> Task goal:
All the entries need to be quoted exactly, apart from the pictures, which you should drop.

> Entries shown:
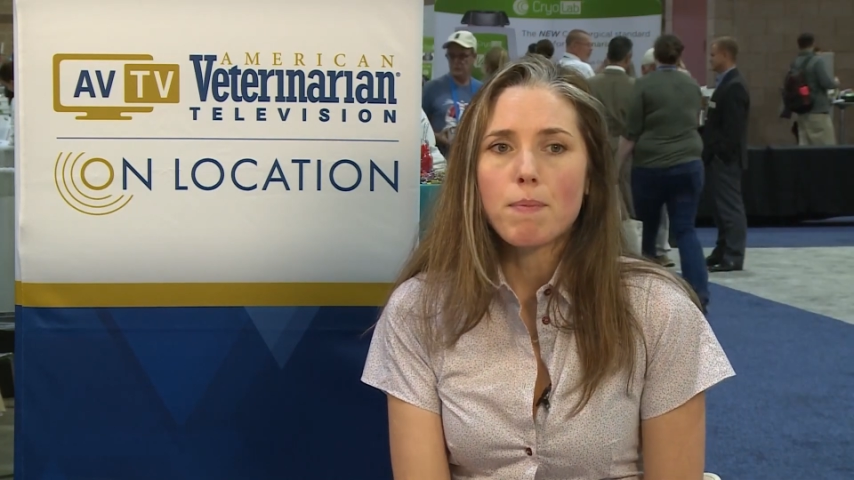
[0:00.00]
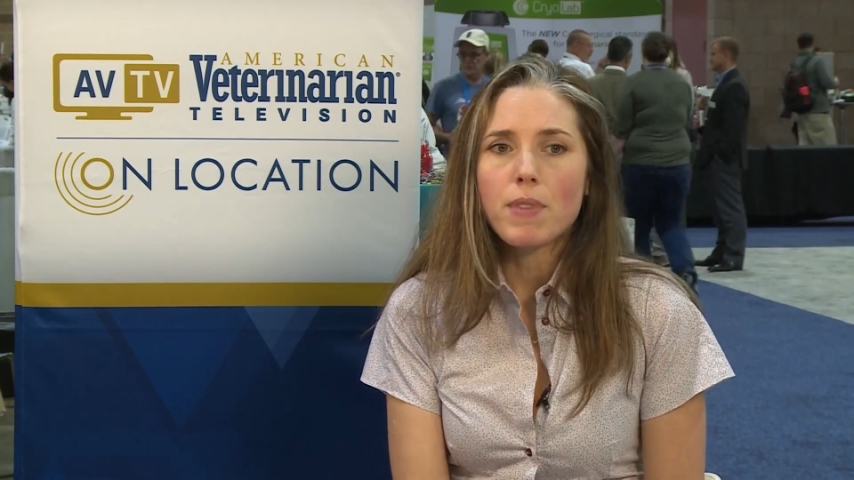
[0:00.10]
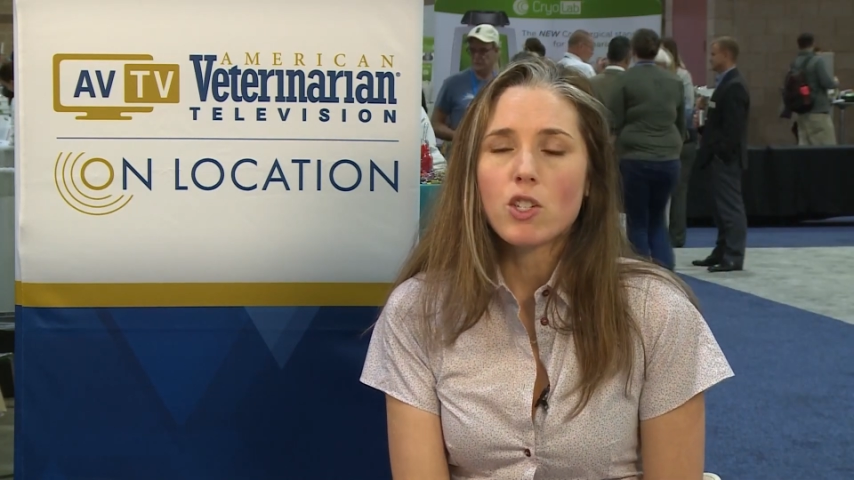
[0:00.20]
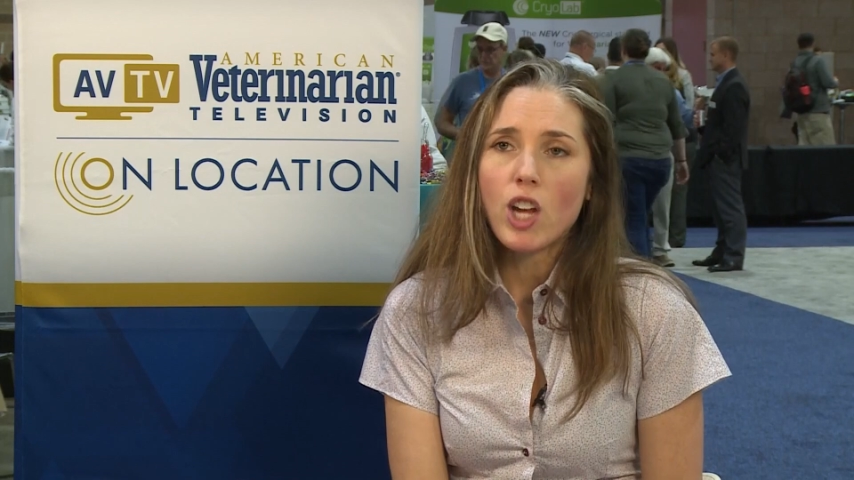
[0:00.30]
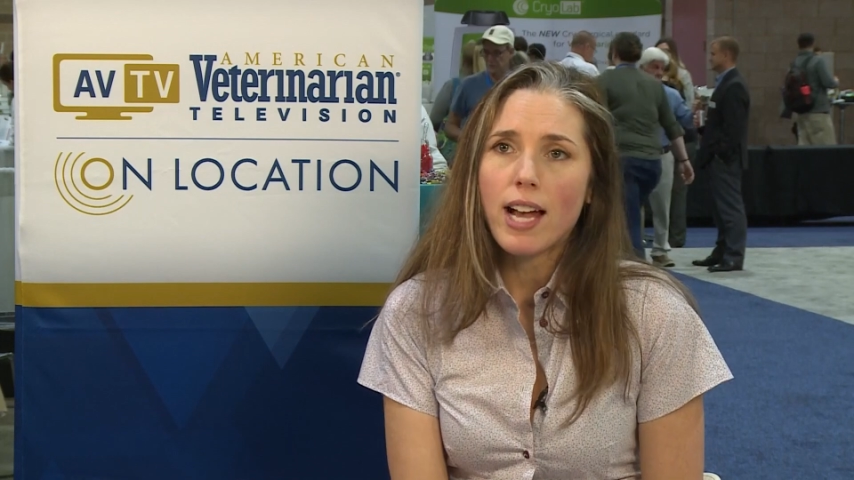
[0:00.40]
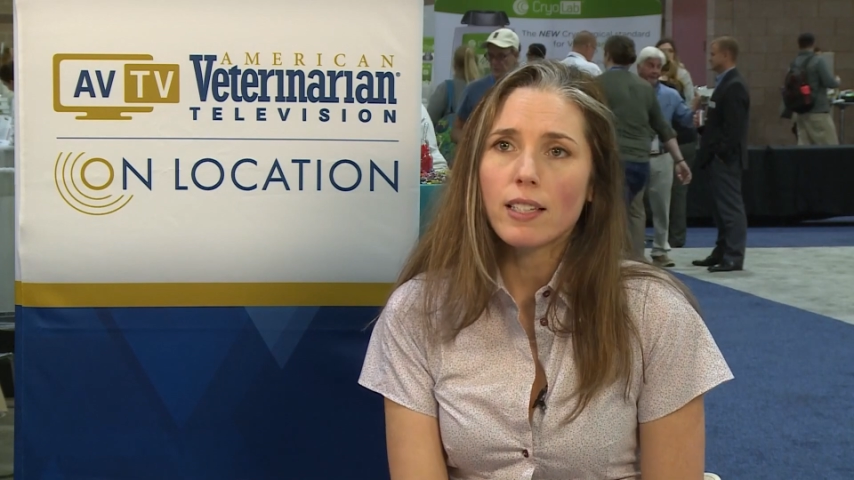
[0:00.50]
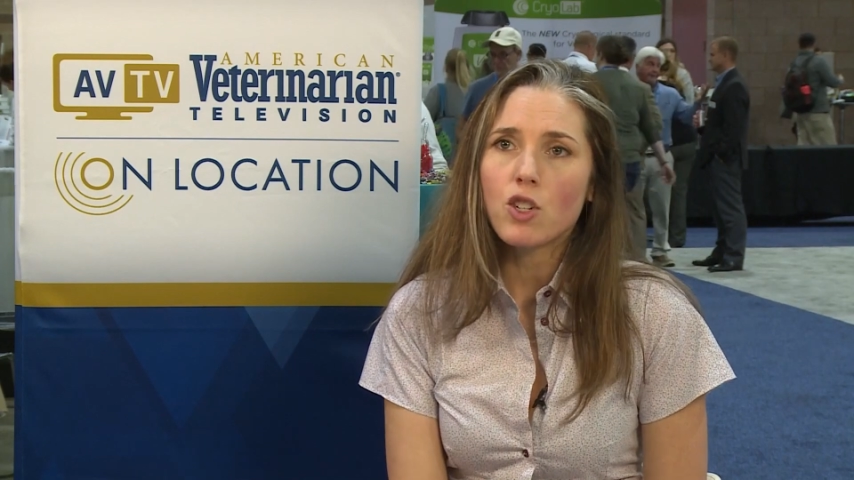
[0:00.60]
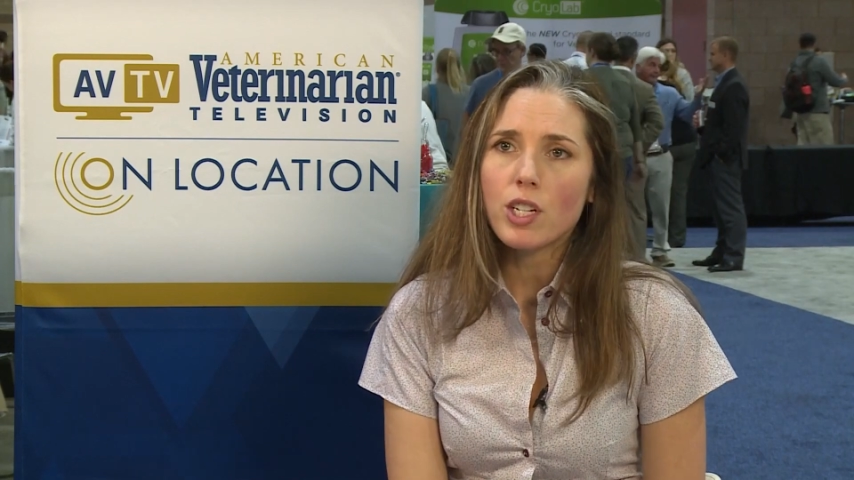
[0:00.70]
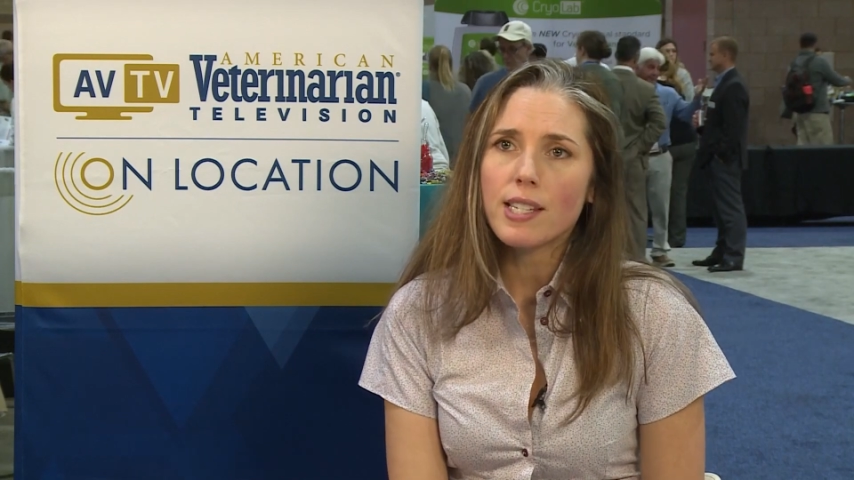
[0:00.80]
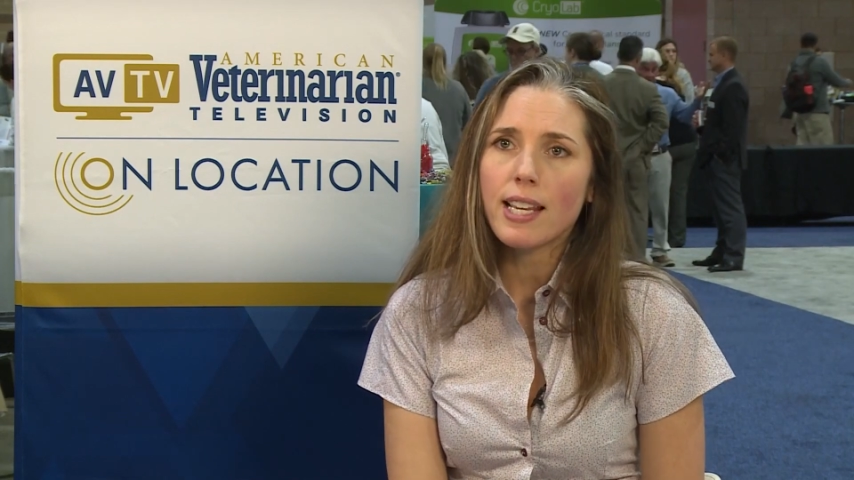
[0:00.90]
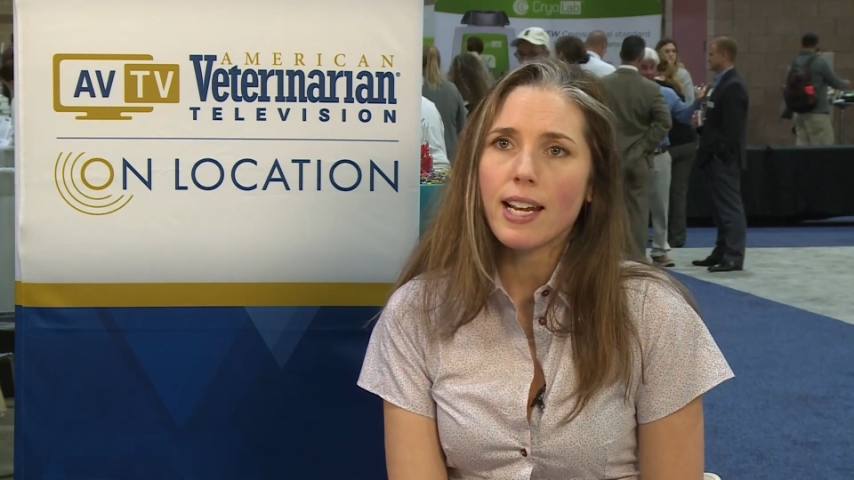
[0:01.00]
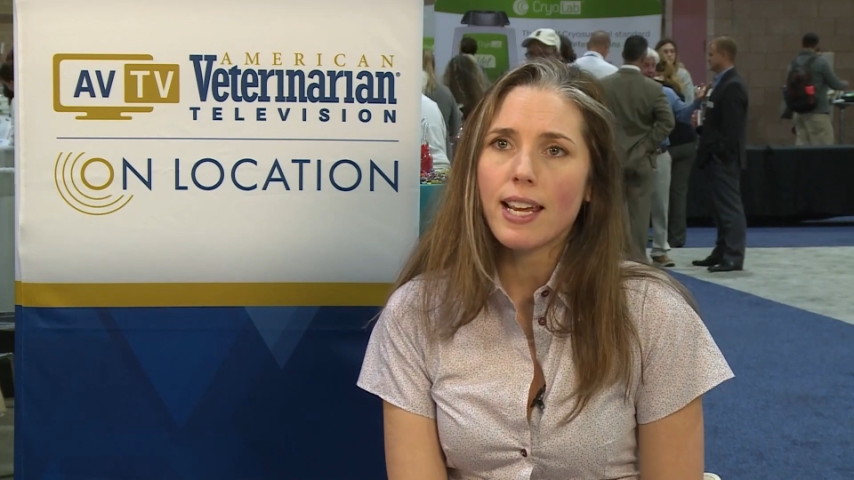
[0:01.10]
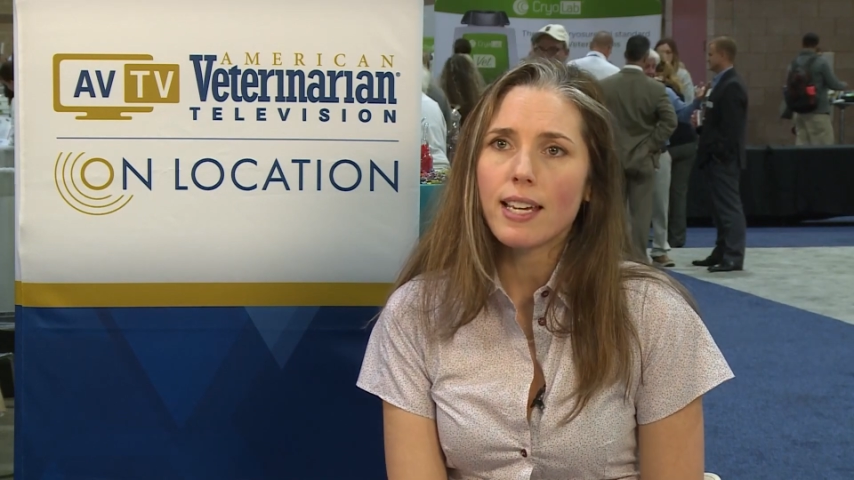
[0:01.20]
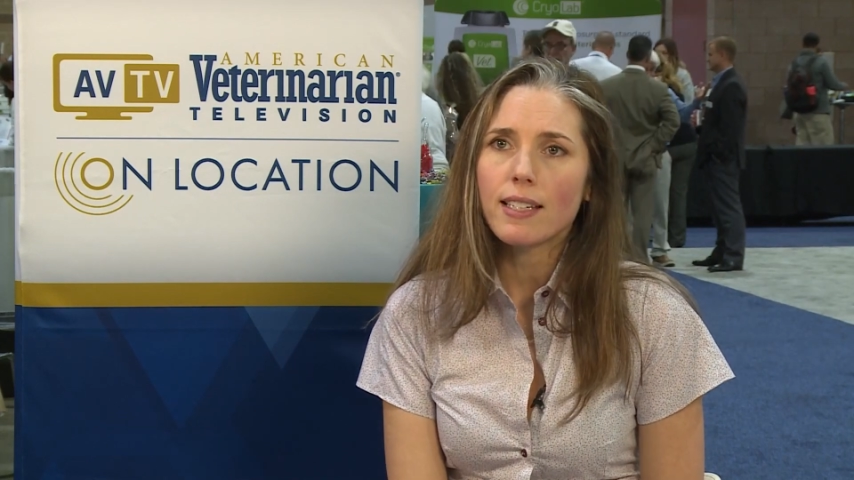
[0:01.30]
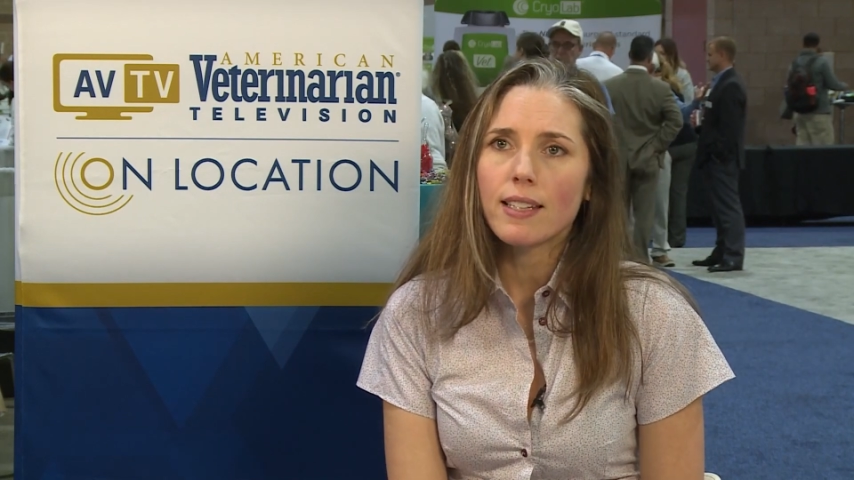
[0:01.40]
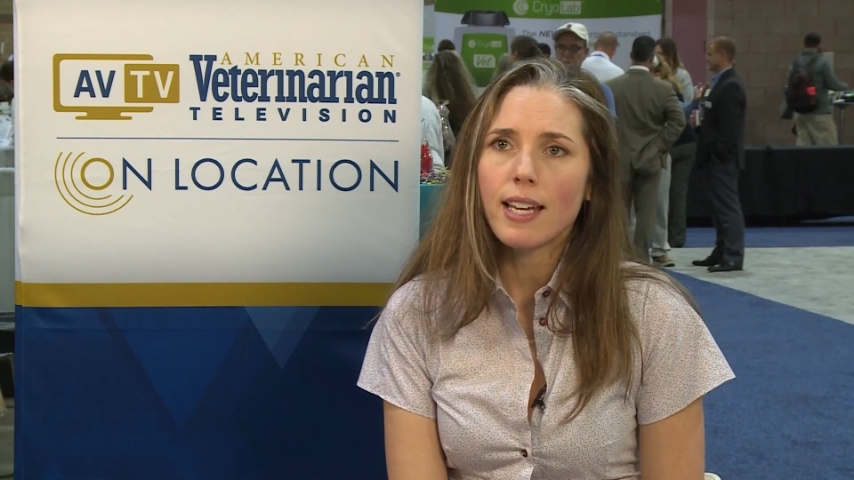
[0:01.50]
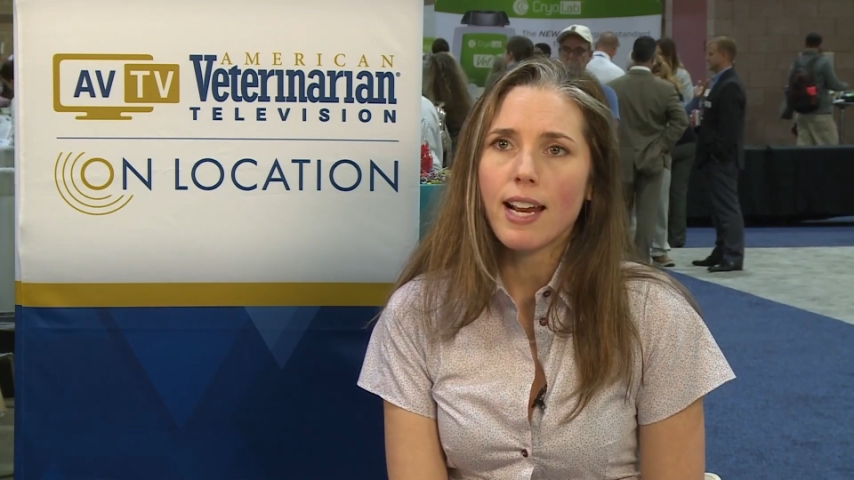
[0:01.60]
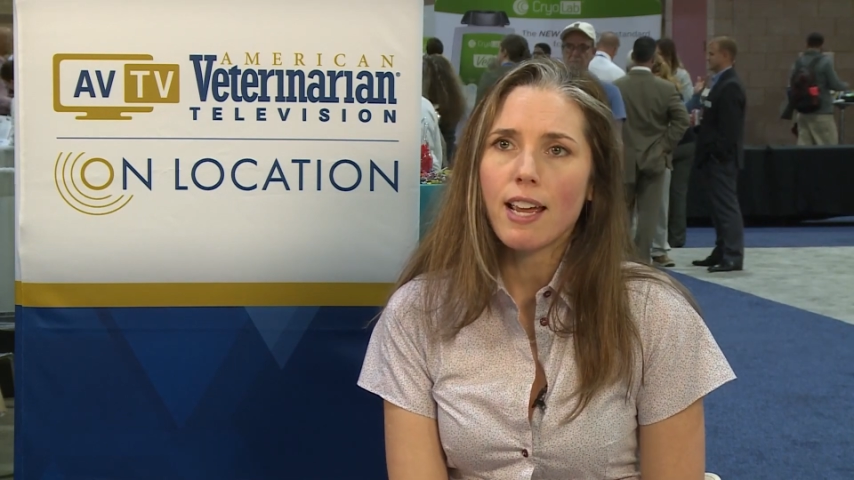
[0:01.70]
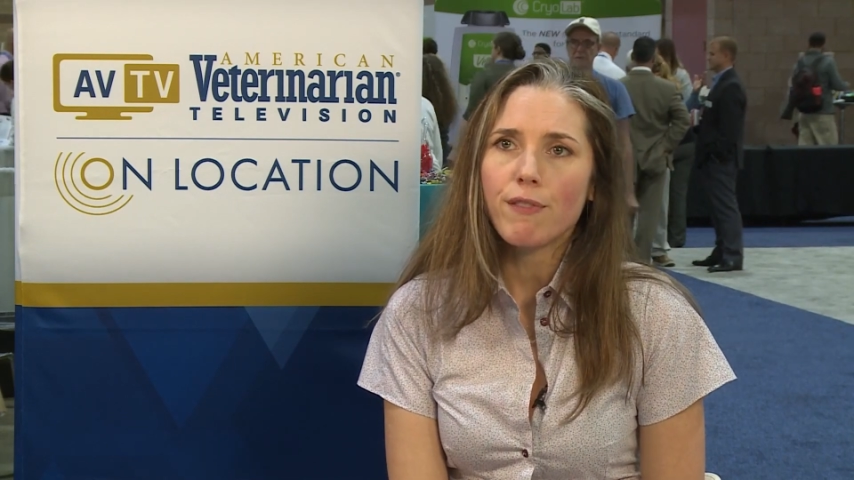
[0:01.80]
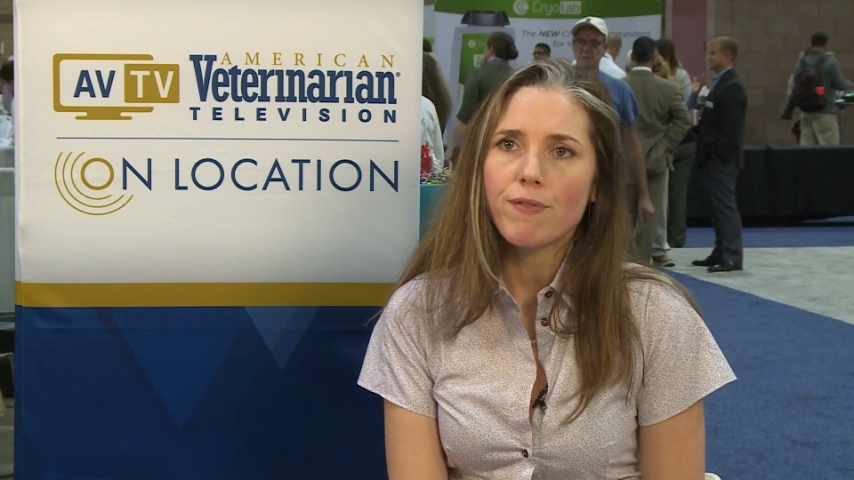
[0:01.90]
The challenges that
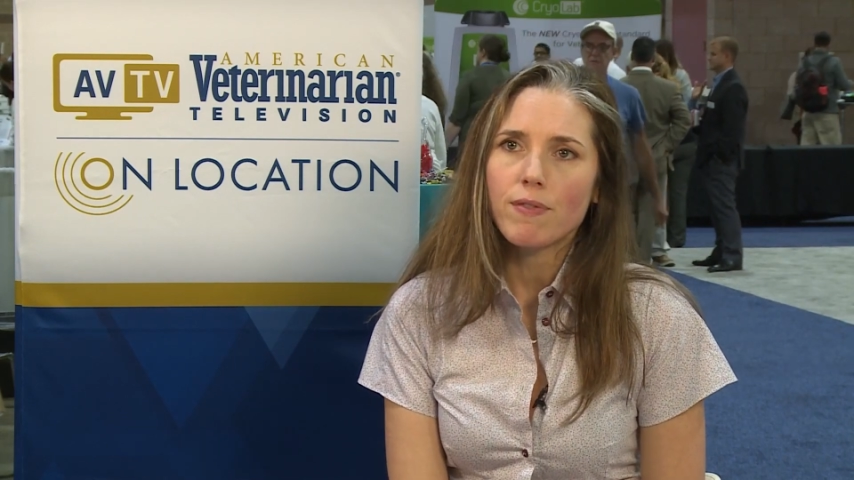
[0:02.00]
I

> Your response:
[0:00.00]
[0:00.10]
[0:00.20]
[0:00.30]
[0:00.40]
[0:00.50]
[0:00.60]
[0:00.70]
[0:00.80]
[0:00.90]
[0:01.00]
[0:01.10]
[0:01.20]
[0:01.30]
[0:01.40]
[0:01.50]
[0:01.60]
[0:01.70]
[0:01.80]
[0:01.90]
The challenges that
[0:02.00]
I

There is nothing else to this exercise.